Meditation shouldn't be sitting there looking at your third eye or something like that. It should be arguing with yourself, analyzing within your own mind. I don't believe in sitting down for the purpose of meditating. I believe in productive thinking … to find out what your obstacle is. I don't tell you to pursue knowledge; I tell you to do things that will provoke your mind to think.
I aim to find and work alongside individuals who are consciously seeking for a permanent end to suffering, or those who are looking for something in themselves that is eternal, beyond time.
In such an endeavor, one's potential to deceive oneself, or get off track is great; working with a group of individuals who are aiming for a similar goal can provide invaluable mirroring, jolts, feedback, inspiration and, -- perhaps most importantly -- friendship, when one is stuck in a rut, unawares.
Rocking the boat by questioning deeply-held beliefs is one way, in my view, that has the potential to accelerate the rate of disillusionment and self-discovery; in our meetings, a form of questioning called confrontation is currently our primary approach.
We're fortunate to have Art Ticknor working with us, a long time self-inquirer, who found what he was looking for, after many years of conscious searching. Art currently travels up to Gainesville every other week -- I monitor the meetings on the weeks when he isn't around.
What we're doing is not always comfortable -- but it has the potential to be deeply meaningful for someone who wants it all.
To get a feel for our approach and orientation, you can look up Art Ticknor (see links below), his teacher, Richard Rose, and the TAT Foundation. Some others who have a related approach and orientation are Nisargadatta Maharaj, Ramana Marahshi, and Franklin Merrell-Wolff.
Q: I was hoping to have a free-form discussion on spirituality. Why don't we do that instead?
A: Discussion is valuable, but it can also quickly devolve into mutual back-patting, complaining, advice-giving or weighing the pros and cons of X, Y, or Z. We attempt to create a situation which is different from everyday life where one participant, with the help of the group, is turned in on themselves -- hopefully to see something new.

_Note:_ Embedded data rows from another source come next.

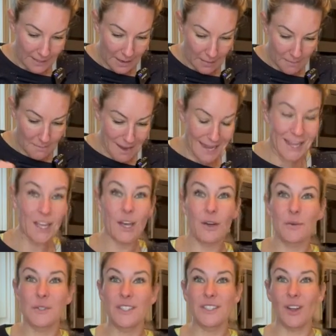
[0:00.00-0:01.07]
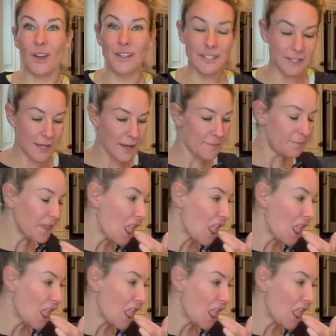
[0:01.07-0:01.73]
mango salsa.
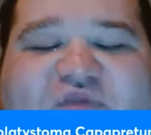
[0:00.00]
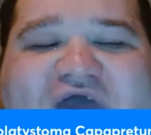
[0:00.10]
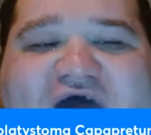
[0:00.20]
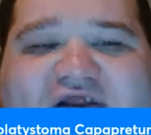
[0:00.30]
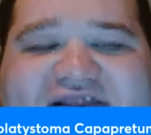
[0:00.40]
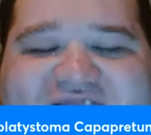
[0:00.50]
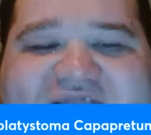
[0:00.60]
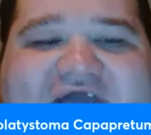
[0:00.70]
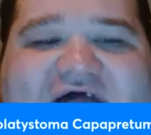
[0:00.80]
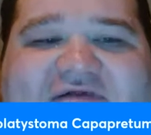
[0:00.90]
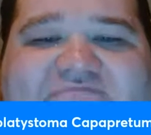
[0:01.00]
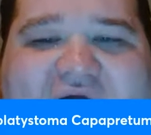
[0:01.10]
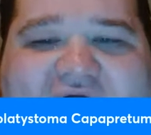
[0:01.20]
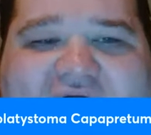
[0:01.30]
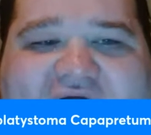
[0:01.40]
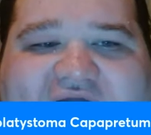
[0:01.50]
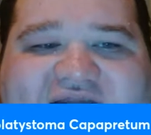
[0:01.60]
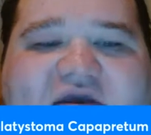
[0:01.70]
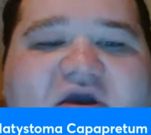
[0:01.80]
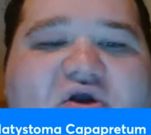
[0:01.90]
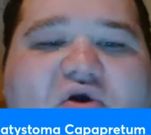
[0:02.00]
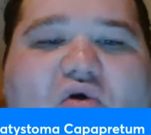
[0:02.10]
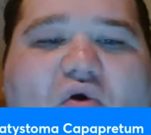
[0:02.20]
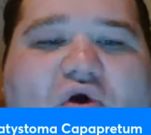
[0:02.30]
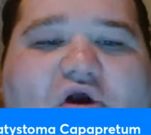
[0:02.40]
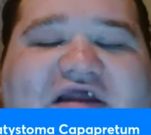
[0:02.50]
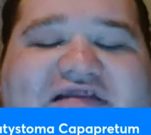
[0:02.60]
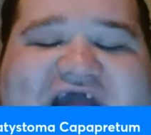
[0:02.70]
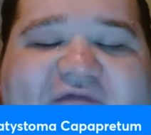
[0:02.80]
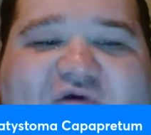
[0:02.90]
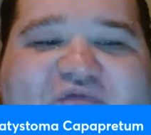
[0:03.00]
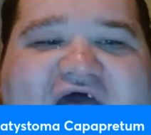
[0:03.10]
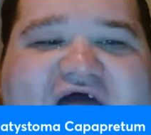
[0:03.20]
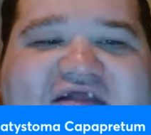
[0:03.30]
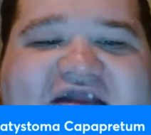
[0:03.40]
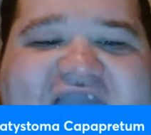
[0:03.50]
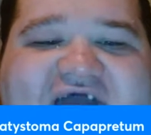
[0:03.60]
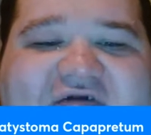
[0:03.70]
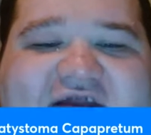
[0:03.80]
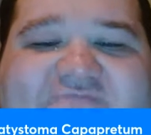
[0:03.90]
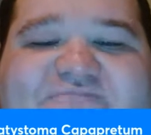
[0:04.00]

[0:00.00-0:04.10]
thousand gallon pond or a several thousand gallon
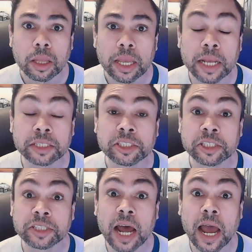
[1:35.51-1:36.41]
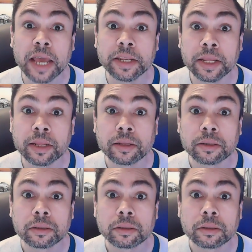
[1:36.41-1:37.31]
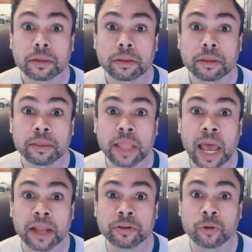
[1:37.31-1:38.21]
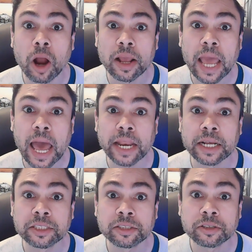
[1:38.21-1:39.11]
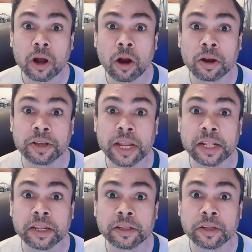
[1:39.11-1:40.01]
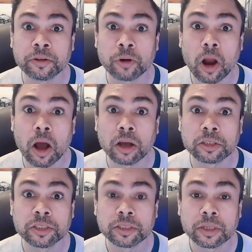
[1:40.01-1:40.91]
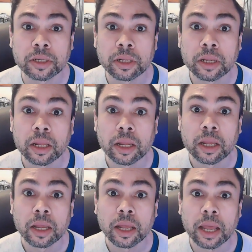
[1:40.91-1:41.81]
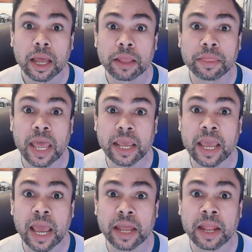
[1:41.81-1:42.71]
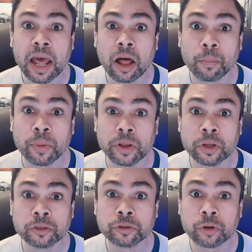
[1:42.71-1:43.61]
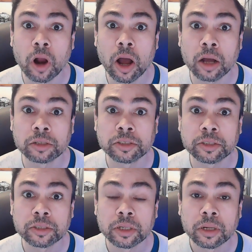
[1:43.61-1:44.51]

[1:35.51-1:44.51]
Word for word: in society that drug addicts are addicted to drugs and they can't help but use drugs.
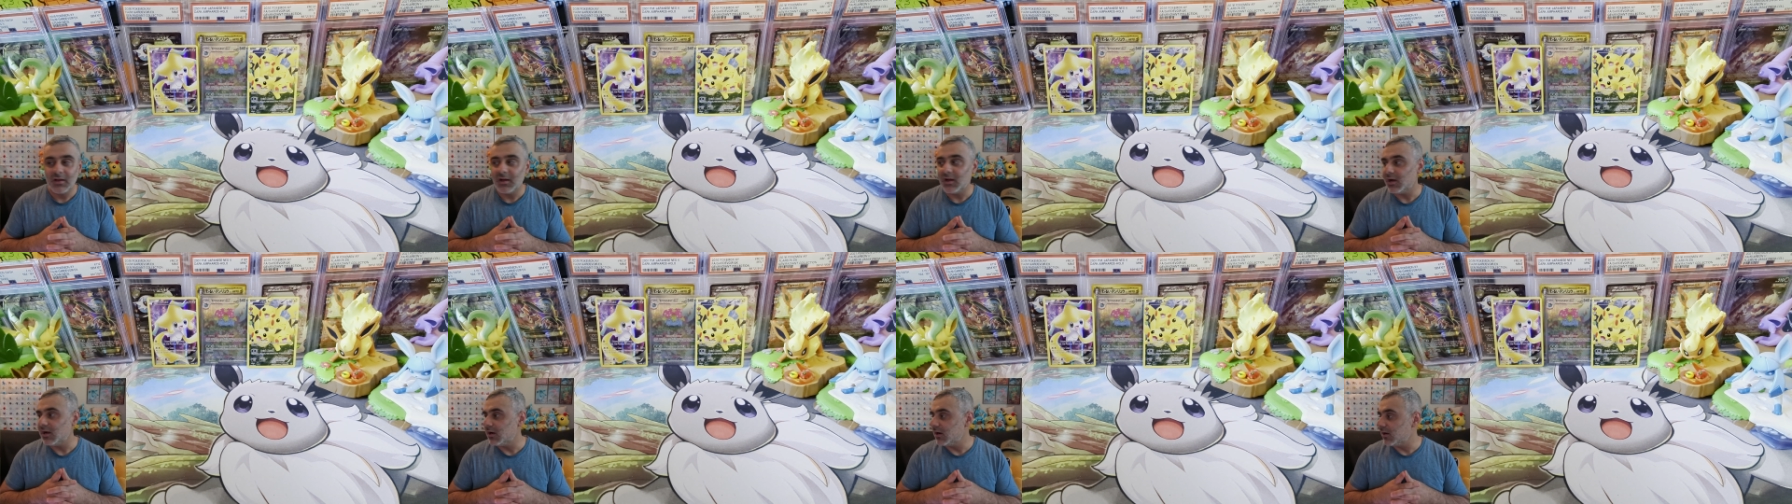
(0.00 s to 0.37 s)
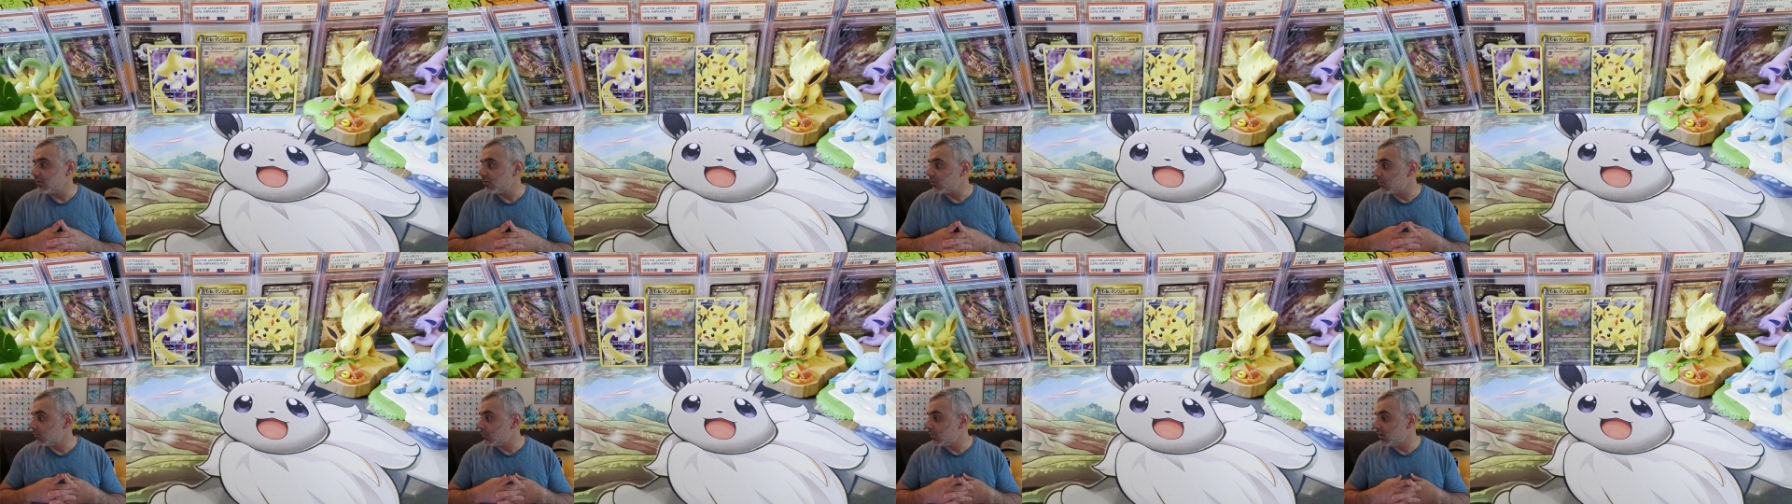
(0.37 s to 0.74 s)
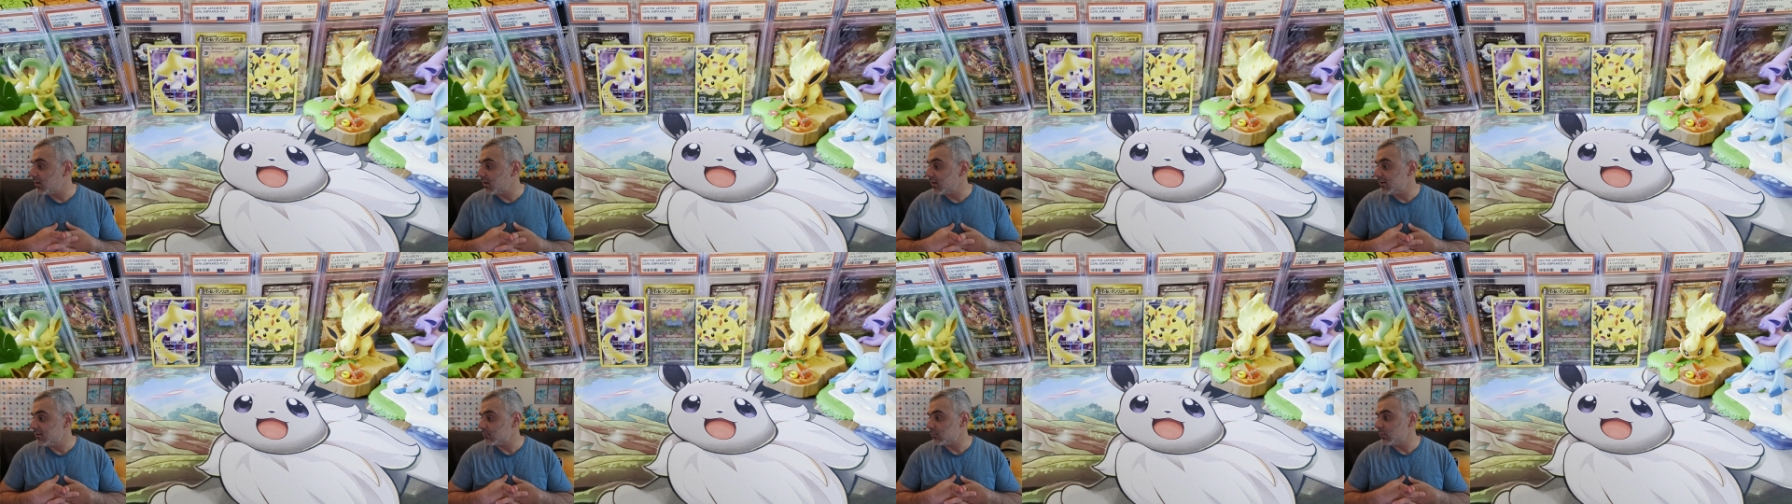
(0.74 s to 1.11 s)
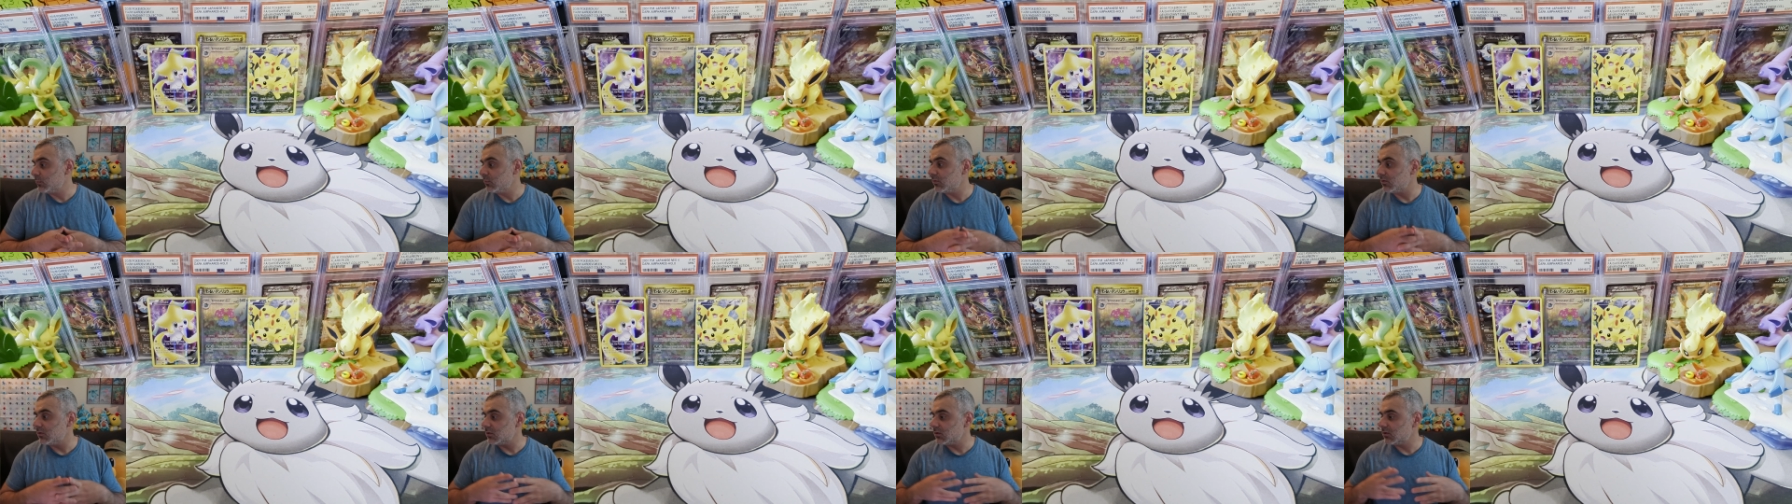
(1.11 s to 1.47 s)
Uh, otherwise, we
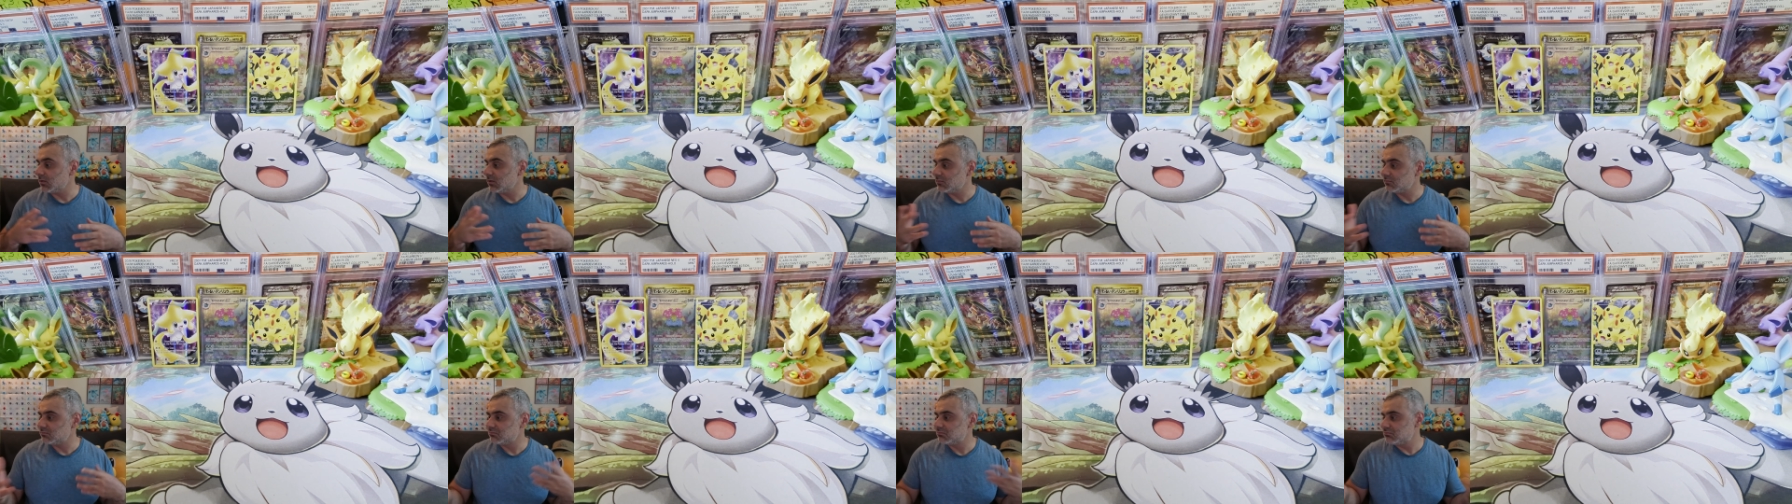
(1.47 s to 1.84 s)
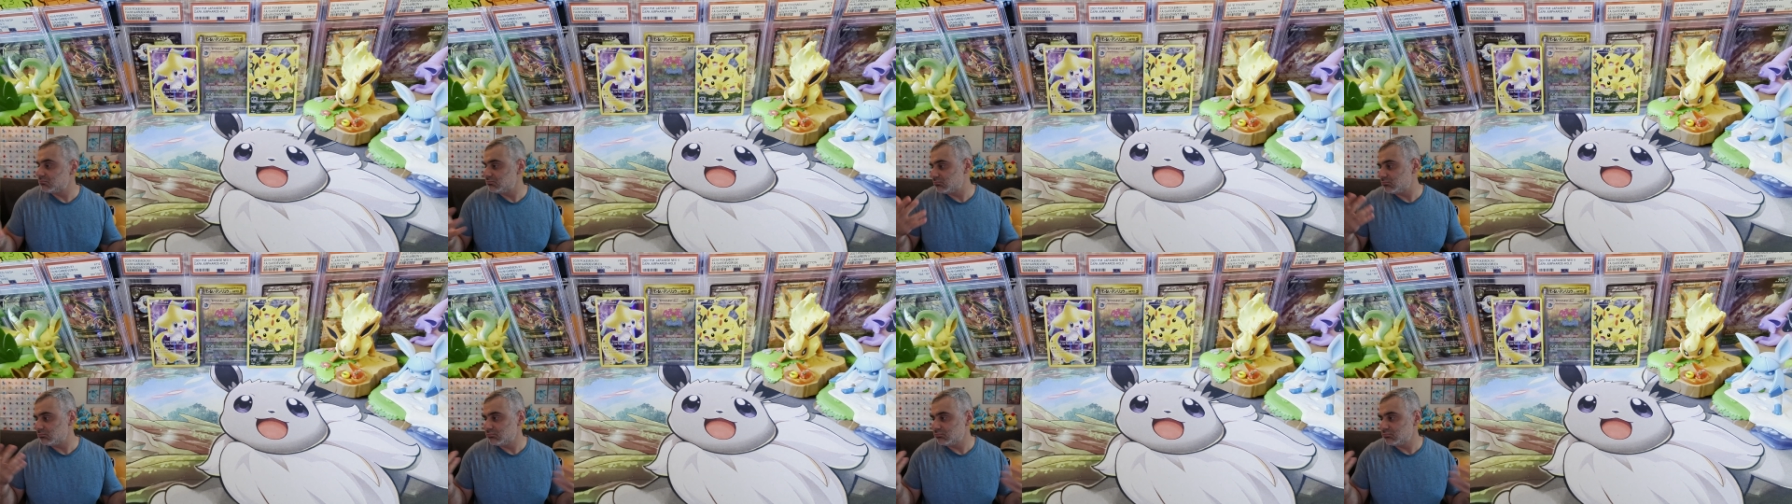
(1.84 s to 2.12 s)
will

Occasionally we'll have retreats or meet outside of the meetings -- I can assure you that normal and everyday conversation does occur!
Q: I see you have a topic for this week -- I prepared notes. Why aren't we staying on topic?
A: It's hard to predict where a line of questioning will take us -- a topic for the week is valuable in that it gives people somewhere to start from. But questioning can take us somewhere seemingly quite different, entirely. That's the beauty of the whole group process.